-------- Records to process --------

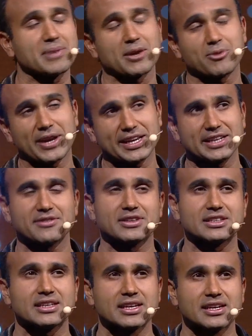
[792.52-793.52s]
it by weight
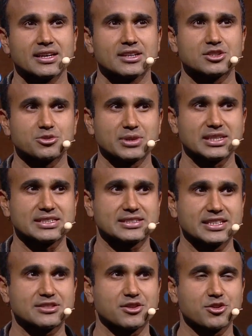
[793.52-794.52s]
even to really
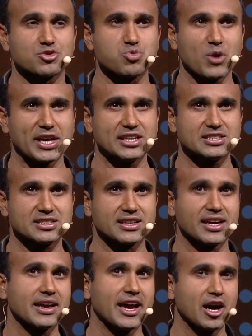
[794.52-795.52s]
see. So there's ways to
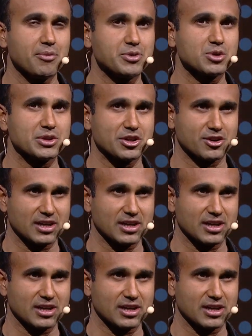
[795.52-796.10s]
kind of help you with your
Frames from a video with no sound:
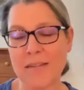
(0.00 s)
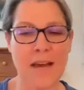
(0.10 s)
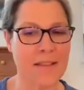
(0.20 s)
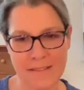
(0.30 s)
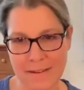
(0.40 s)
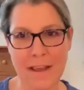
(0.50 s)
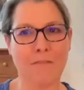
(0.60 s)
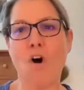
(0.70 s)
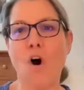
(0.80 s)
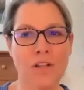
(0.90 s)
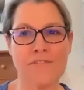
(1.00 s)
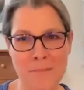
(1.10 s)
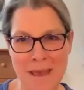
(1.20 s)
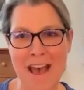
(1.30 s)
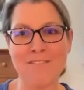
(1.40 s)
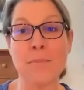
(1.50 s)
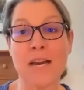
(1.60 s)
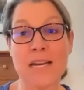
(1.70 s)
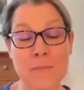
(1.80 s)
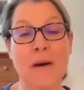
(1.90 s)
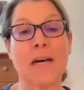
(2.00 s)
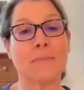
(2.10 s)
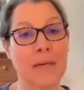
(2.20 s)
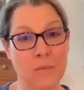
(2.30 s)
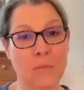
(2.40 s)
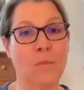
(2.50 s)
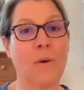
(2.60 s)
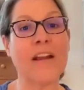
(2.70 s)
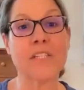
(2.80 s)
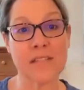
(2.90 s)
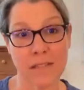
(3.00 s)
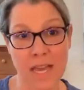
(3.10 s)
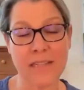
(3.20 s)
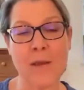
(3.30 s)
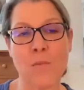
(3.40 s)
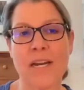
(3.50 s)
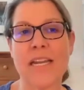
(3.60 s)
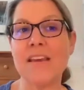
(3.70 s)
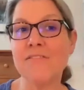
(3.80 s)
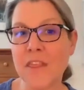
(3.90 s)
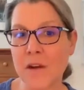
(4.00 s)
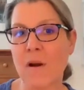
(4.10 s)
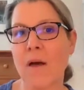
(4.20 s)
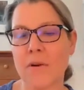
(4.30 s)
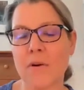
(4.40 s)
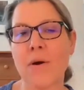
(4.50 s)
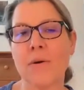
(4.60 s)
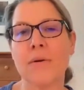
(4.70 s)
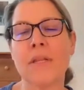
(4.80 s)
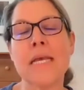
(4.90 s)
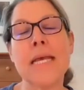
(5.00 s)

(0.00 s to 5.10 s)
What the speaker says: Not that all of them have a blind spot, but where is the likely one if they're on their own?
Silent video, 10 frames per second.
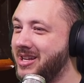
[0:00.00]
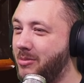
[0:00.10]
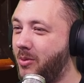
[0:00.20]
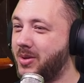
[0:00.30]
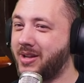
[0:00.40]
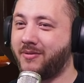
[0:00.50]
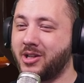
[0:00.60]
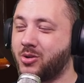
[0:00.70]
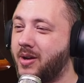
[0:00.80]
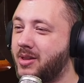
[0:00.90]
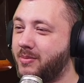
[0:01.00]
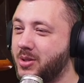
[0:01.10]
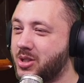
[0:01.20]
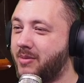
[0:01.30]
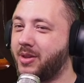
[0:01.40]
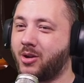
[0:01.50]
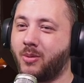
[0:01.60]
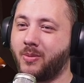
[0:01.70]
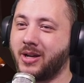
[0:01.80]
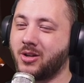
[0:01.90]
I mean, we'll definitely try out the Millstop and the Cobra
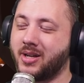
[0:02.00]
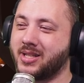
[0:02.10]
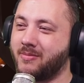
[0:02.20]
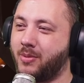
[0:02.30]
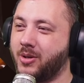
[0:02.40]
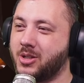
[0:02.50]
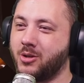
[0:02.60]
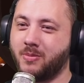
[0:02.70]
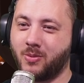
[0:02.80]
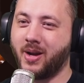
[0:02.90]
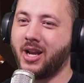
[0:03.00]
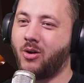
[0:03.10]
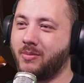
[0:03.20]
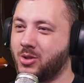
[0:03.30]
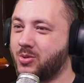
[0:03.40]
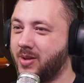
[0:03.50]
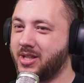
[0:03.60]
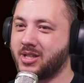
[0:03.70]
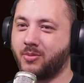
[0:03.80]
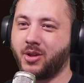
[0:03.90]
Red Dot at some point too, but right now I'm just really
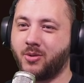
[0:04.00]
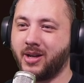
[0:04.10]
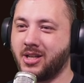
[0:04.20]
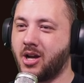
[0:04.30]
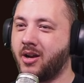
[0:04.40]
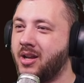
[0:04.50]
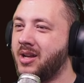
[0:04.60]
stuck with the QuickDot,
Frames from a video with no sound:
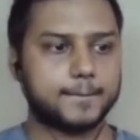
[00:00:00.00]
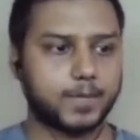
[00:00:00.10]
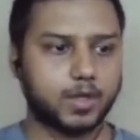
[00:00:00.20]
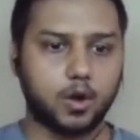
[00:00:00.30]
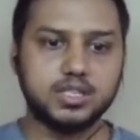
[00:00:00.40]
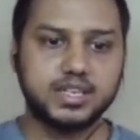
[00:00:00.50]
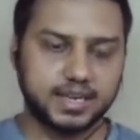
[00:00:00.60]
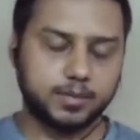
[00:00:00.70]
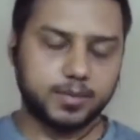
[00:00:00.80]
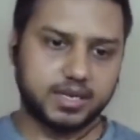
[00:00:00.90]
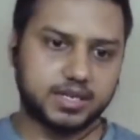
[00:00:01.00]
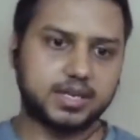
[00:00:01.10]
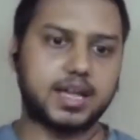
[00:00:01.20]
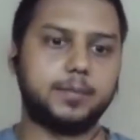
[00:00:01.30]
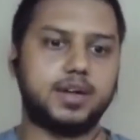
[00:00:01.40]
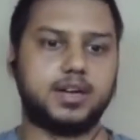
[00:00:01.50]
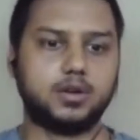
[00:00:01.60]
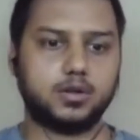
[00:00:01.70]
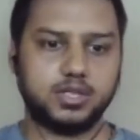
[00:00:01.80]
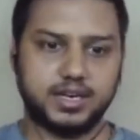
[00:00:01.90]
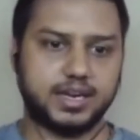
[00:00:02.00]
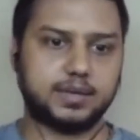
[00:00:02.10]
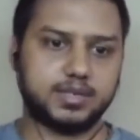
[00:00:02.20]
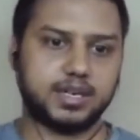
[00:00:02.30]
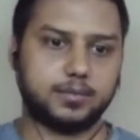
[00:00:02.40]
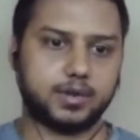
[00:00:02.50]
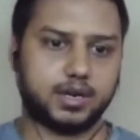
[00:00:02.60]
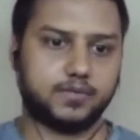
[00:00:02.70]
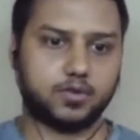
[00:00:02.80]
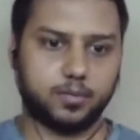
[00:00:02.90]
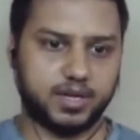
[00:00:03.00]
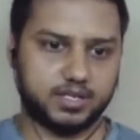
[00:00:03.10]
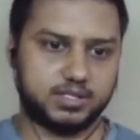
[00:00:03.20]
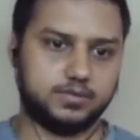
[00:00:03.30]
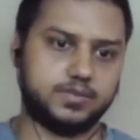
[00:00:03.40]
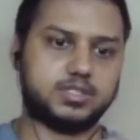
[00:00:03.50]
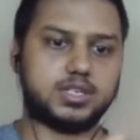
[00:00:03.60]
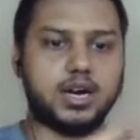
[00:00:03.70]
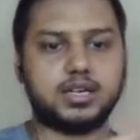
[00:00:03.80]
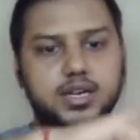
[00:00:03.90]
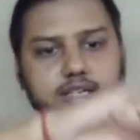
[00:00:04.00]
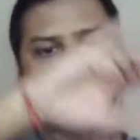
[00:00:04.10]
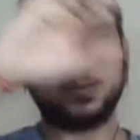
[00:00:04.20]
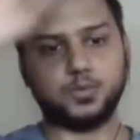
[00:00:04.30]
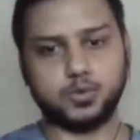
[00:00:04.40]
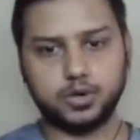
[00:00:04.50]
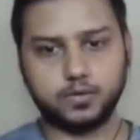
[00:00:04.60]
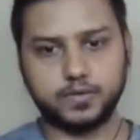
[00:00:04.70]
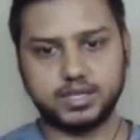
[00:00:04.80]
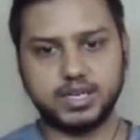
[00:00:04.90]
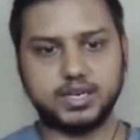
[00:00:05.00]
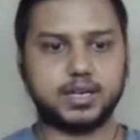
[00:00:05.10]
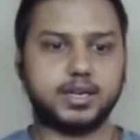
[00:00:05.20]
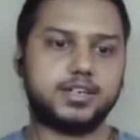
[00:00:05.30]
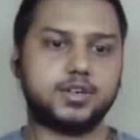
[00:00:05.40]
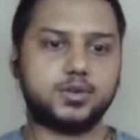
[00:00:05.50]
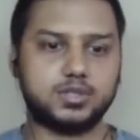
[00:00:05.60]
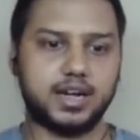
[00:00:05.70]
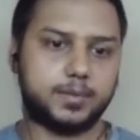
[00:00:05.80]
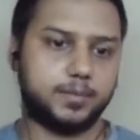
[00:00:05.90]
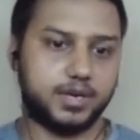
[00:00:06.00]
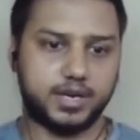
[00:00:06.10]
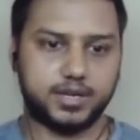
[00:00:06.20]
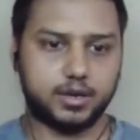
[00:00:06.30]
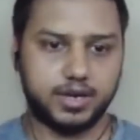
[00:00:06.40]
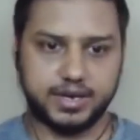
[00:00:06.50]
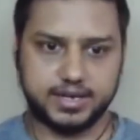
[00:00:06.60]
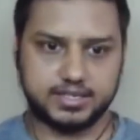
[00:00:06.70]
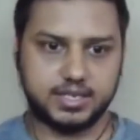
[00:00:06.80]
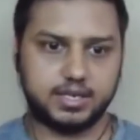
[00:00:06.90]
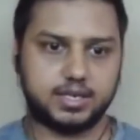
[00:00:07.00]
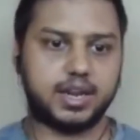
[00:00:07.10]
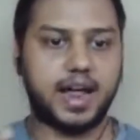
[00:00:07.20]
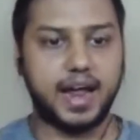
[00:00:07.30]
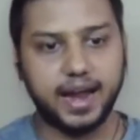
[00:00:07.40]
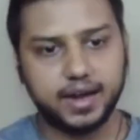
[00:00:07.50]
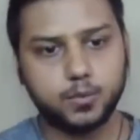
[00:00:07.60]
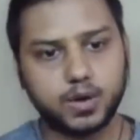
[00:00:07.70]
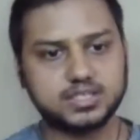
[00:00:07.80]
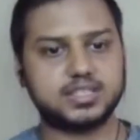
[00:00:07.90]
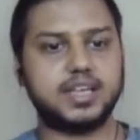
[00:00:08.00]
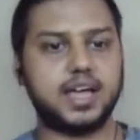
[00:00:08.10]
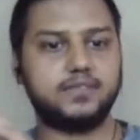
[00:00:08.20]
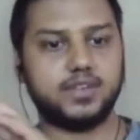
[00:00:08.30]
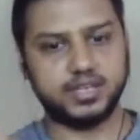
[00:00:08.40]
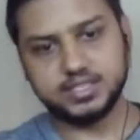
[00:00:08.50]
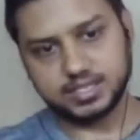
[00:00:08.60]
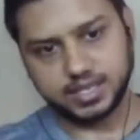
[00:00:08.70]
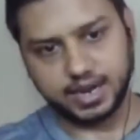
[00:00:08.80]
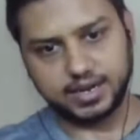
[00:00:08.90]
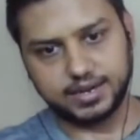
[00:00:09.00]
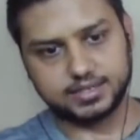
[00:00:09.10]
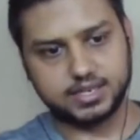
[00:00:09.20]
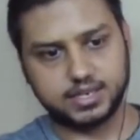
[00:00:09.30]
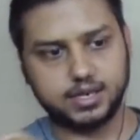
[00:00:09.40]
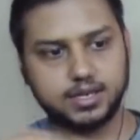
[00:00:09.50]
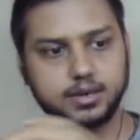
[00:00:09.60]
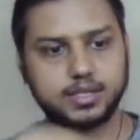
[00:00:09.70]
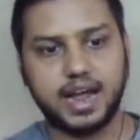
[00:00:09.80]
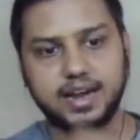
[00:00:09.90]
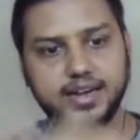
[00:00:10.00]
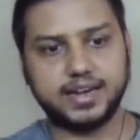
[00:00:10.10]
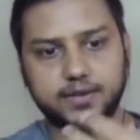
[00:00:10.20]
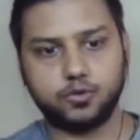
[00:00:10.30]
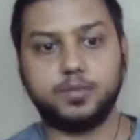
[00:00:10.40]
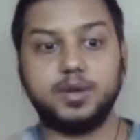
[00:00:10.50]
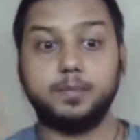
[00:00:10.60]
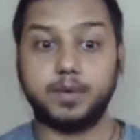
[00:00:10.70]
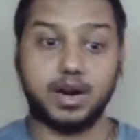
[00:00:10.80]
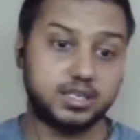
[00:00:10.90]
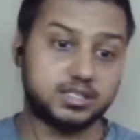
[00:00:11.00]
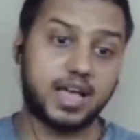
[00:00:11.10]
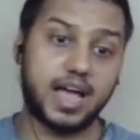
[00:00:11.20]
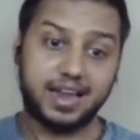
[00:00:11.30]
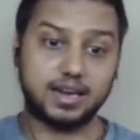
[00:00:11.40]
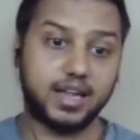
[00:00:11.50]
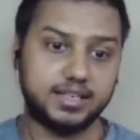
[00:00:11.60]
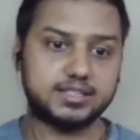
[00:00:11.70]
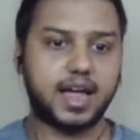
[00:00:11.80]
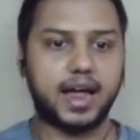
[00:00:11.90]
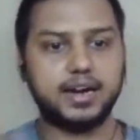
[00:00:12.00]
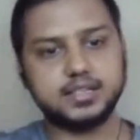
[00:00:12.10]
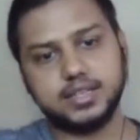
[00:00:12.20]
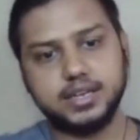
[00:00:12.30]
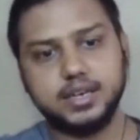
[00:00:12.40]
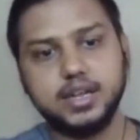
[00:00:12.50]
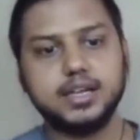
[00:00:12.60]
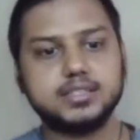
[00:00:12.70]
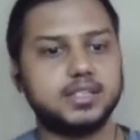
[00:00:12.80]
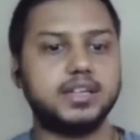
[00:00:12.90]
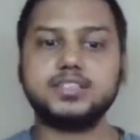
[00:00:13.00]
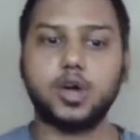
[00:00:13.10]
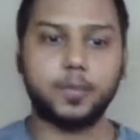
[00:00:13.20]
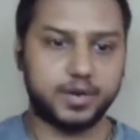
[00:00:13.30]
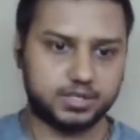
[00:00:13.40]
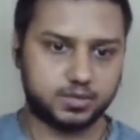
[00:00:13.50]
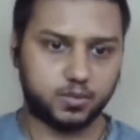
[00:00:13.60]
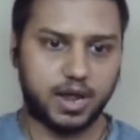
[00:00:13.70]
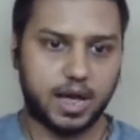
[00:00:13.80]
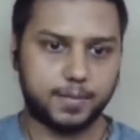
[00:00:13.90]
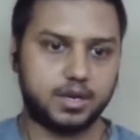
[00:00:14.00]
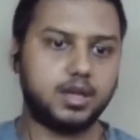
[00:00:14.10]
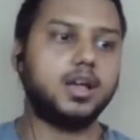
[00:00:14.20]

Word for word: all the telemetry that I'm getting, all the data that I'm getting from my receivers are transported over the internet to that particular data center. And once they have reached that data center, that data would be parsed, analyzed, and then the next operation would happen.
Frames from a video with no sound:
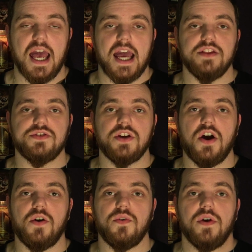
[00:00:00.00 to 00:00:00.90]
And
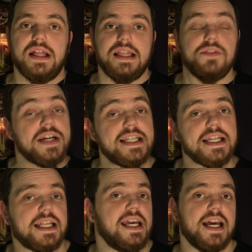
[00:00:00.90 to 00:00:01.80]
so
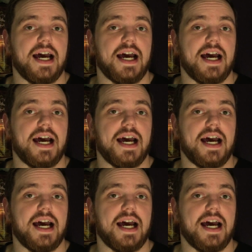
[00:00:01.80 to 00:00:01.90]
recently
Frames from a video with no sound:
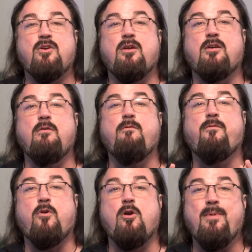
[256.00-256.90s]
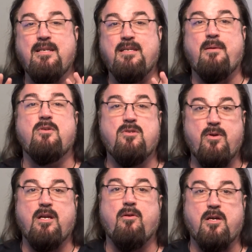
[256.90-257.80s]
are going to confirm and
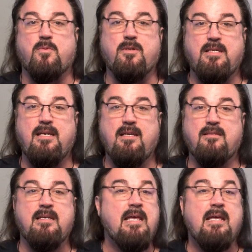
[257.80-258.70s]
demonstrate your expertise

--------

## Prompt
Print from the line containing "[00:00:04.80]" through the line containing "[00:00:08.70]" in the data above, exactly as the lines stand, and omit every picture.

## Result of the exercise
[00:00:04.80]
[00:00:04.90]
[00:00:05.00]
[00:00:05.10]
[00:00:05.20]
[00:00:05.30]
[00:00:05.40]
[00:00:05.50]
[00:00:05.60]
[00:00:05.70]
[00:00:05.80]
[00:00:05.90]
[00:00:06.00]
[00:00:06.10]
[00:00:06.20]
[00:00:06.30]
[00:00:06.40]
[00:00:06.50]
[00:00:06.60]
[00:00:06.70]
[00:00:06.80]
[00:00:06.90]
[00:00:07.00]
[00:00:07.10]
[00:00:07.20]
[00:00:07.30]
[00:00:07.40]
[00:00:07.50]
[00:00:07.60]
[00:00:07.70]
[00:00:07.80]
[00:00:07.90]
[00:00:08.00]
[00:00:08.10]
[00:00:08.20]
[00:00:08.30]
[00:00:08.40]
[00:00:08.50]
[00:00:08.60]
[00:00:08.70]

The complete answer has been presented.